══ Data section

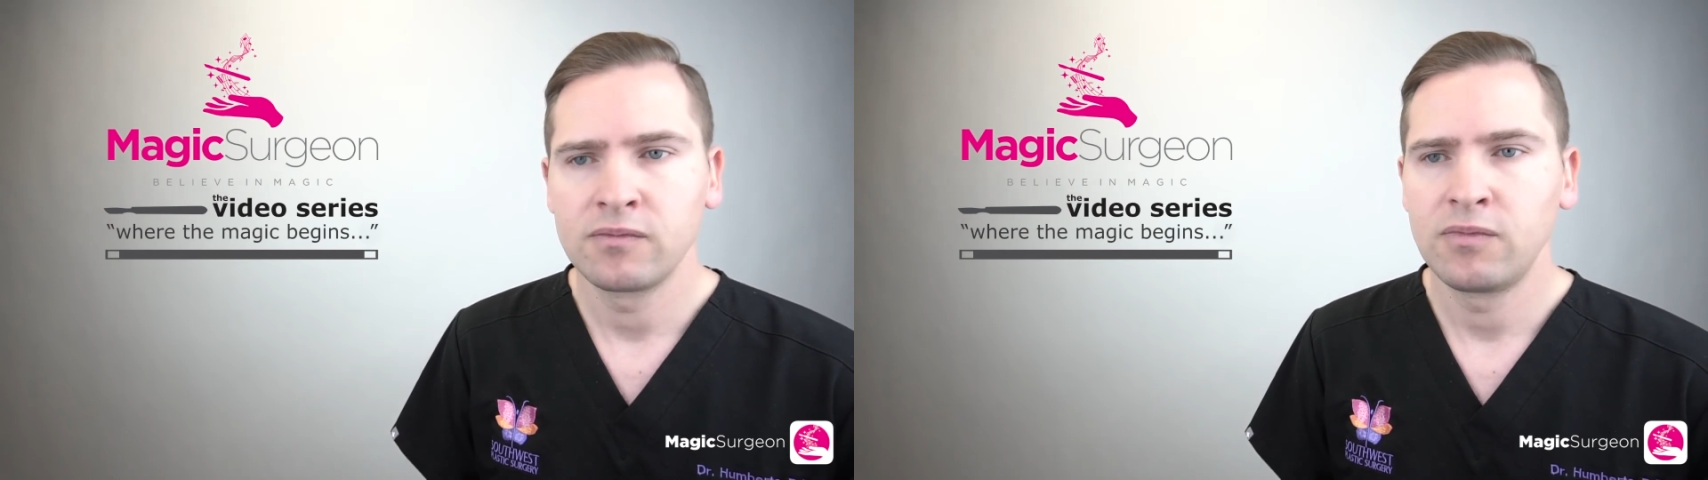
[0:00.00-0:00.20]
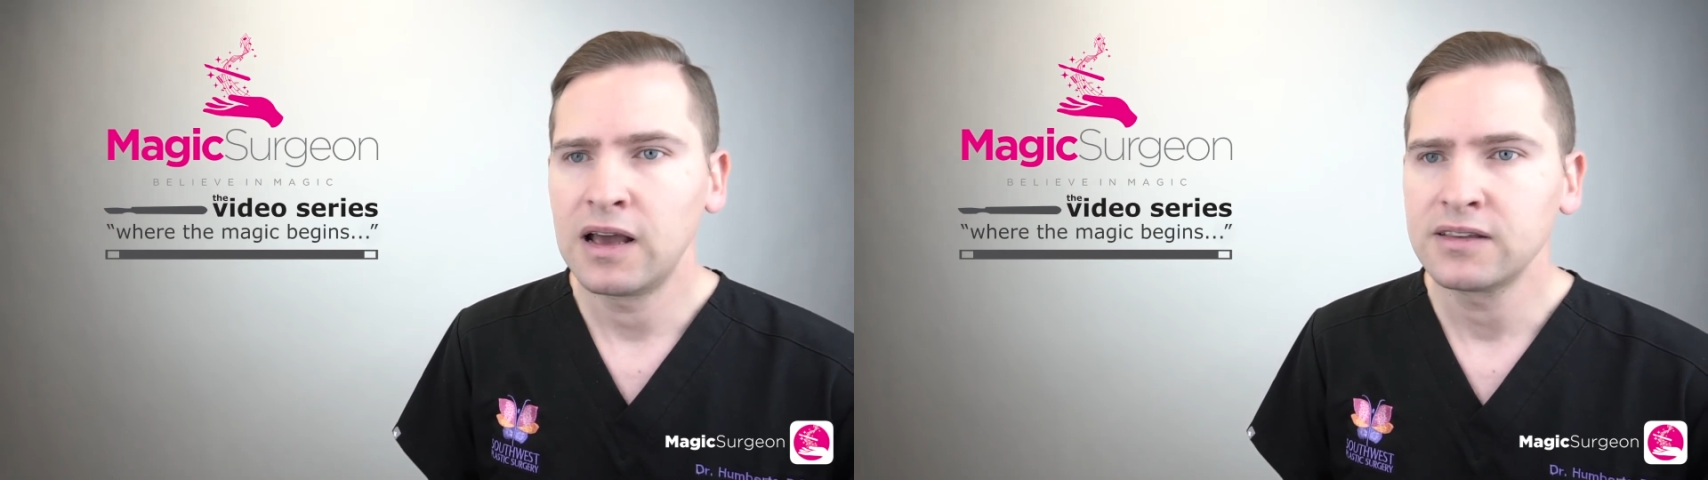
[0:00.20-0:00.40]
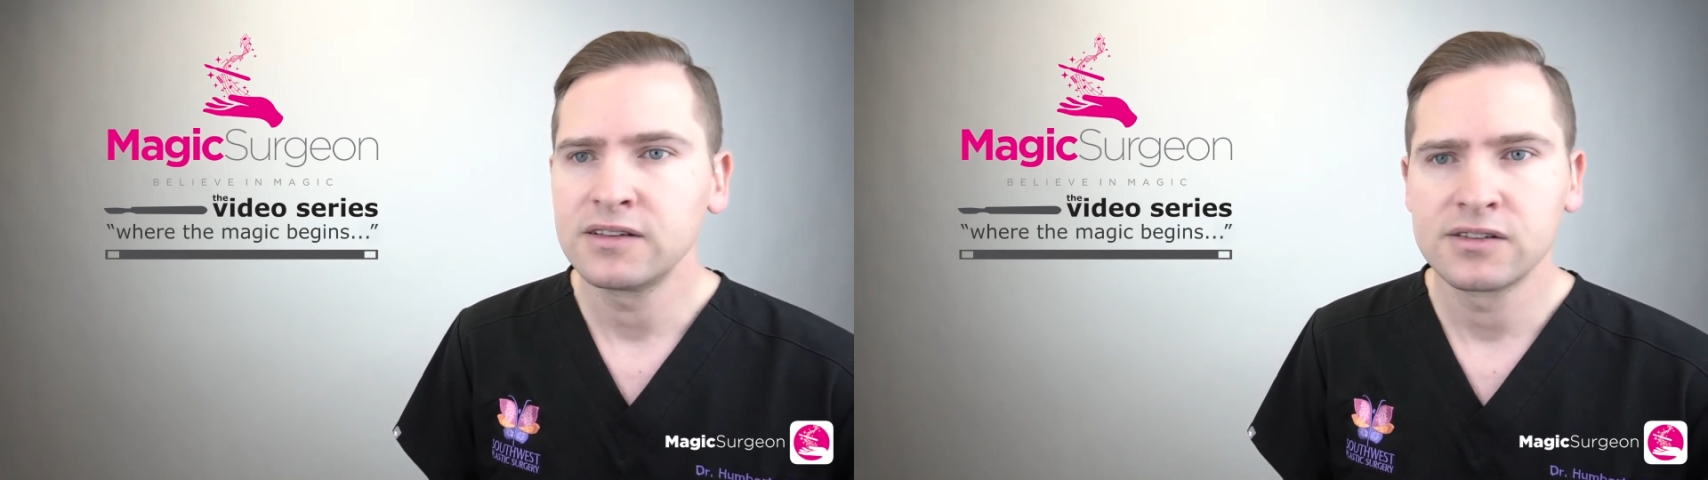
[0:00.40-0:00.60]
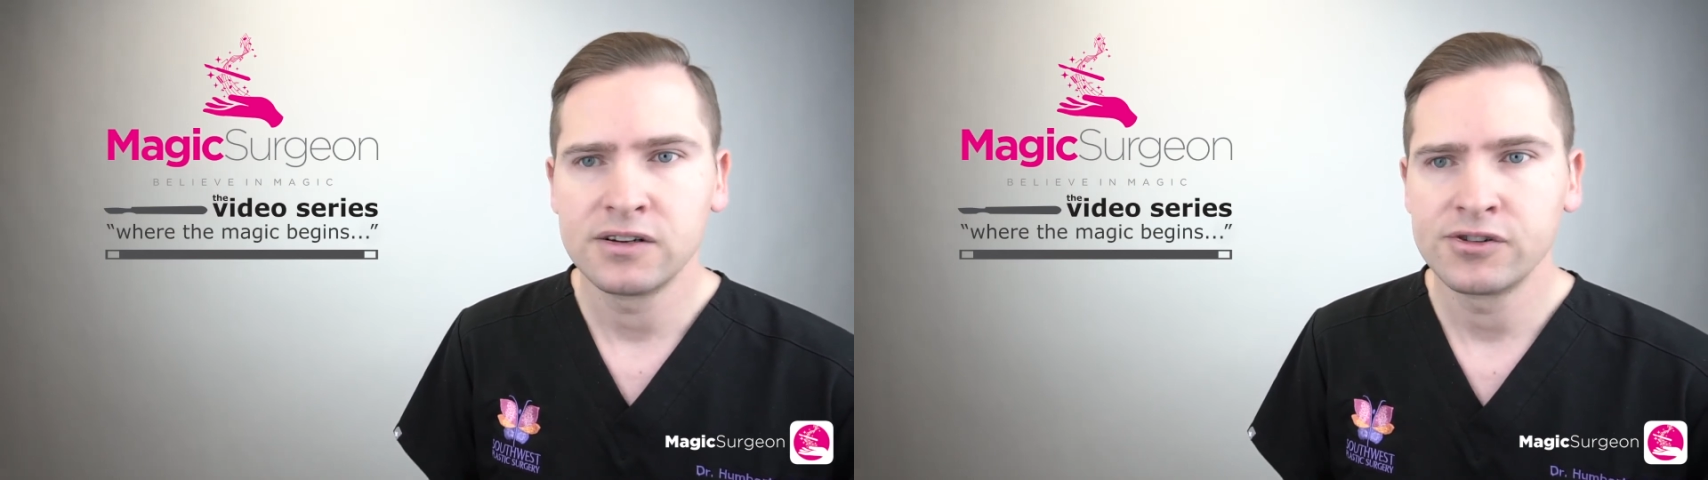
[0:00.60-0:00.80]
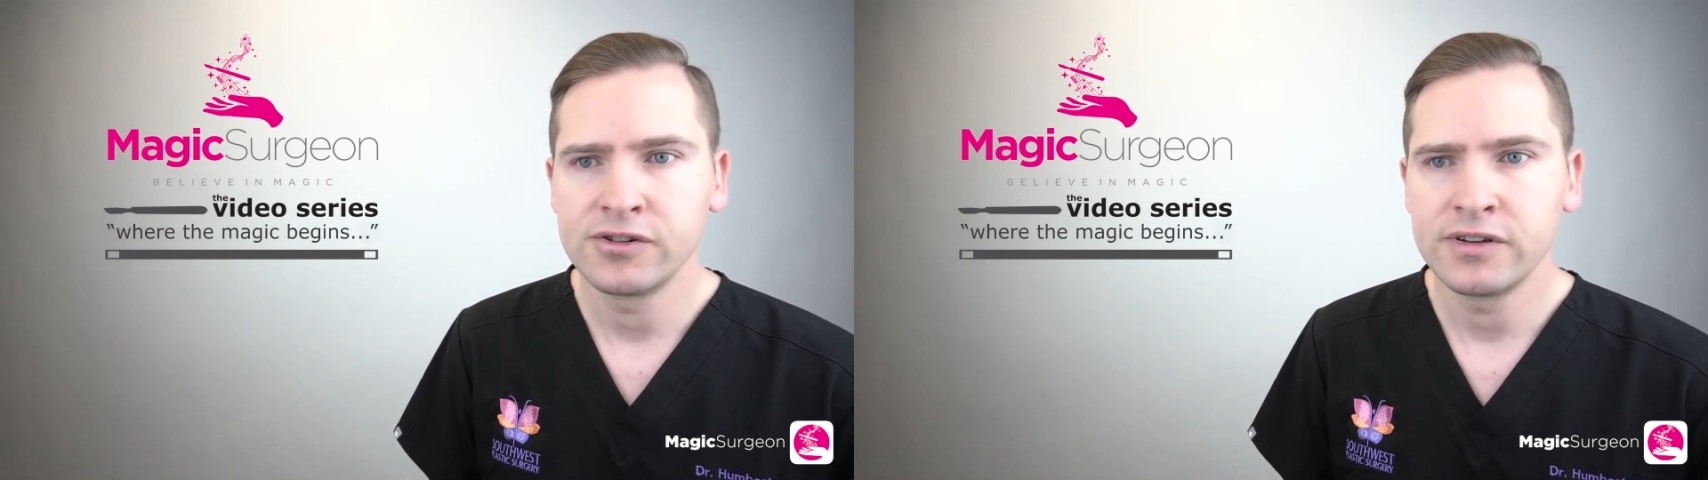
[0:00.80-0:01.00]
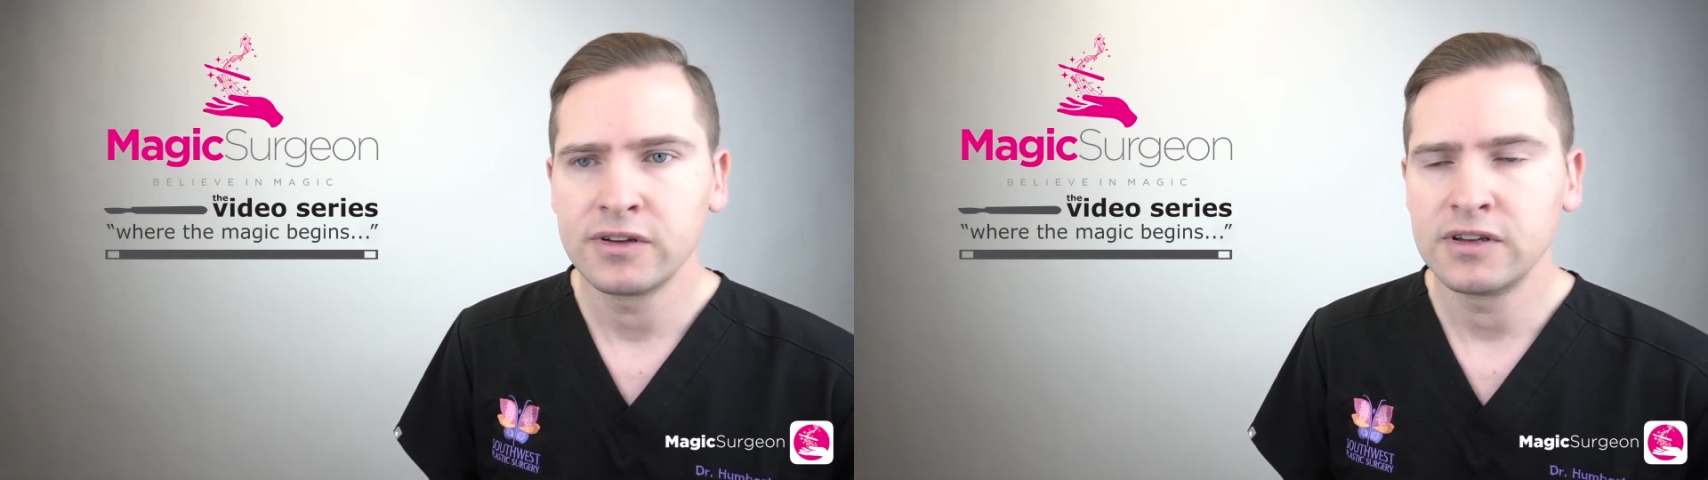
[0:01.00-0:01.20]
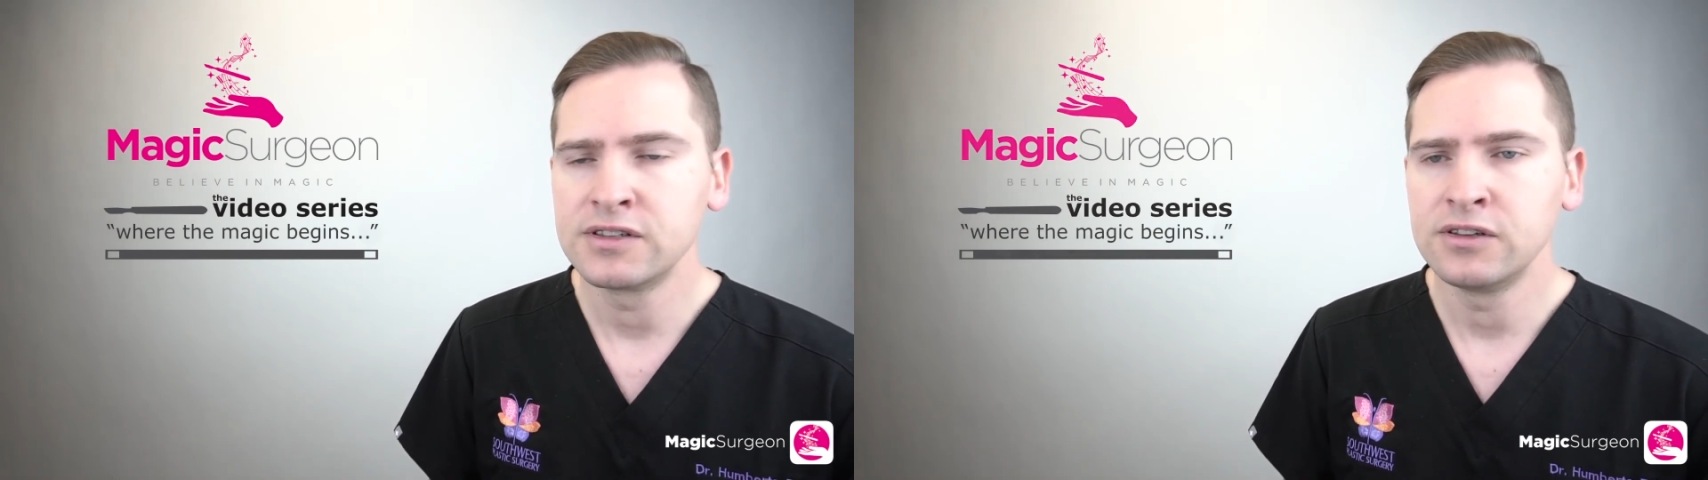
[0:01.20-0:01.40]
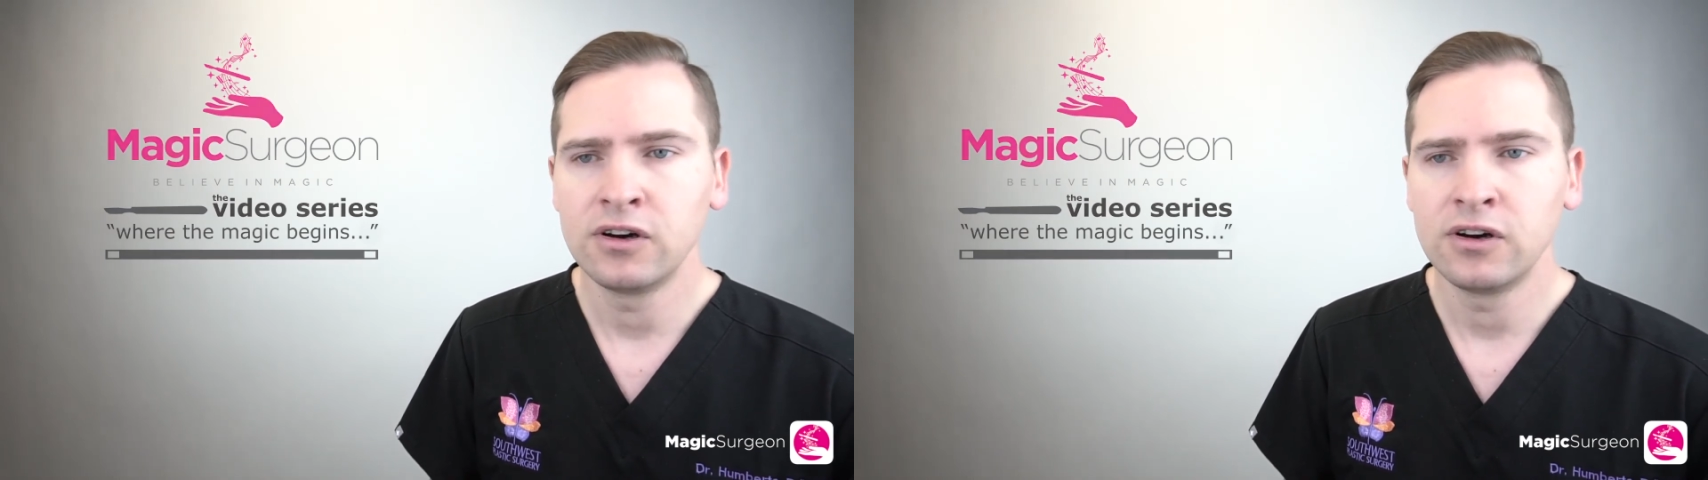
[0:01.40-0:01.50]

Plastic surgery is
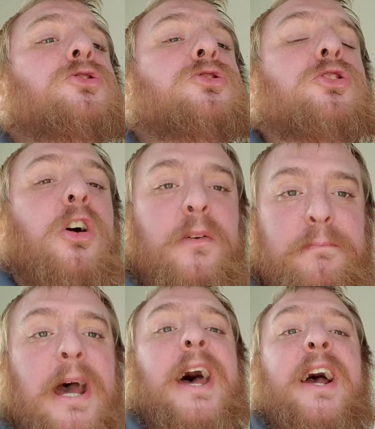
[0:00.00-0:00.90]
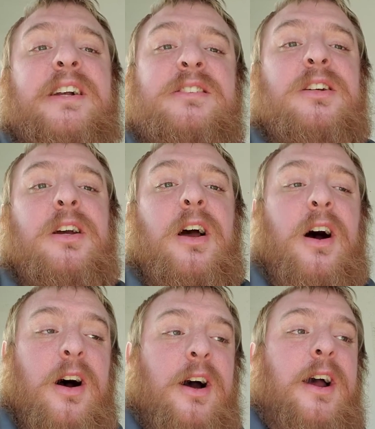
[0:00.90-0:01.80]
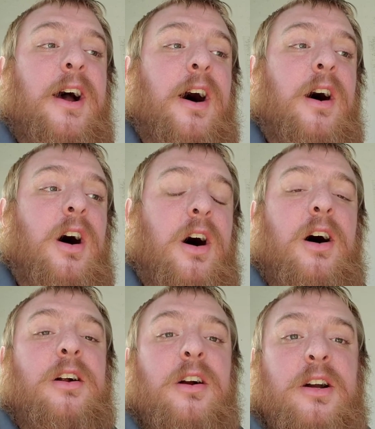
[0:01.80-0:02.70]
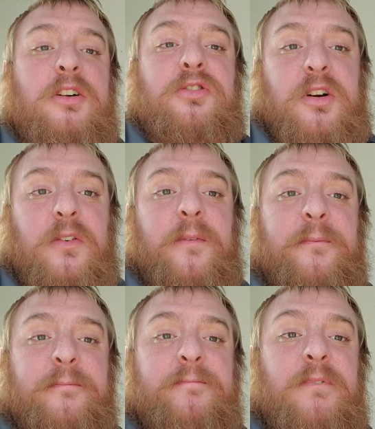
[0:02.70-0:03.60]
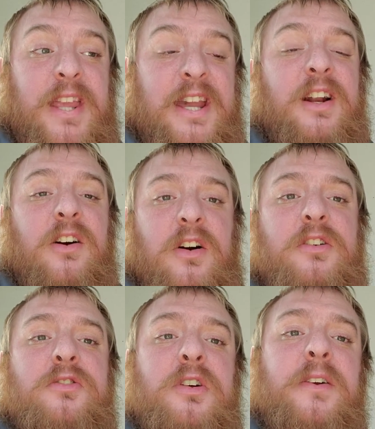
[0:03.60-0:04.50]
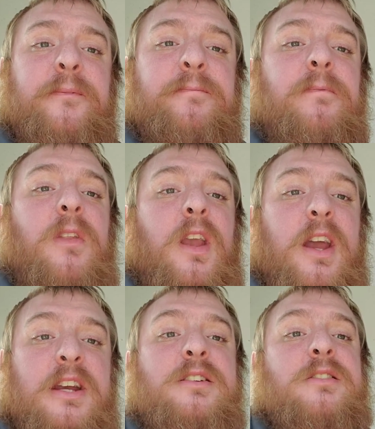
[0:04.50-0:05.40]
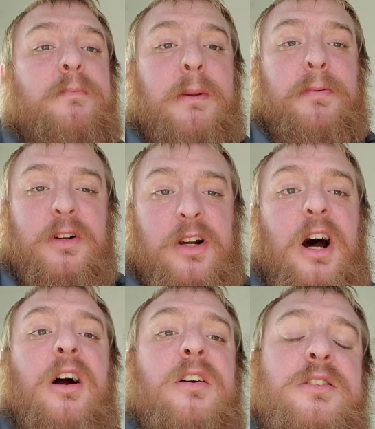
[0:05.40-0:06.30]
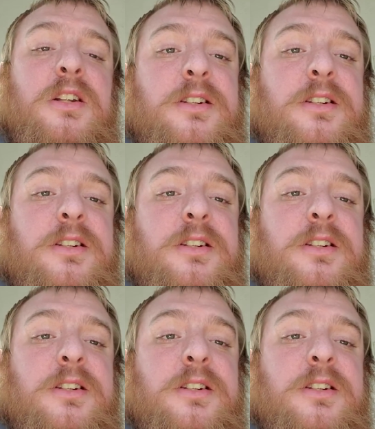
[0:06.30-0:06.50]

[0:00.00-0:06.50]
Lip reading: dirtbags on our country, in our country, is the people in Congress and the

════

• Instructions for the task:
Repeat every line of the data exactly, but do not include pictures.

• Answer section:
[0:00.00-0:00.20]
[0:00.20-0:00.40]
[0:00.40-0:00.60]
[0:00.60-0:00.80]
[0:00.80-0:01.00]
[0:01.00-0:01.20]
[0:01.20-0:01.40]
[0:01.40-0:01.50]

Plastic surgery is
[0:00.00-0:00.90]
[0:00.90-0:01.80]
[0:01.80-0:02.70]
[0:02.70-0:03.60]
[0:03.60-0:04.50]
[0:04.50-0:05.40]
[0:05.40-0:06.30]
[0:06.30-0:06.50]

[0:00.00-0:06.50]
Lip reading: dirtbags on our country, in our country, is the people in Congress and the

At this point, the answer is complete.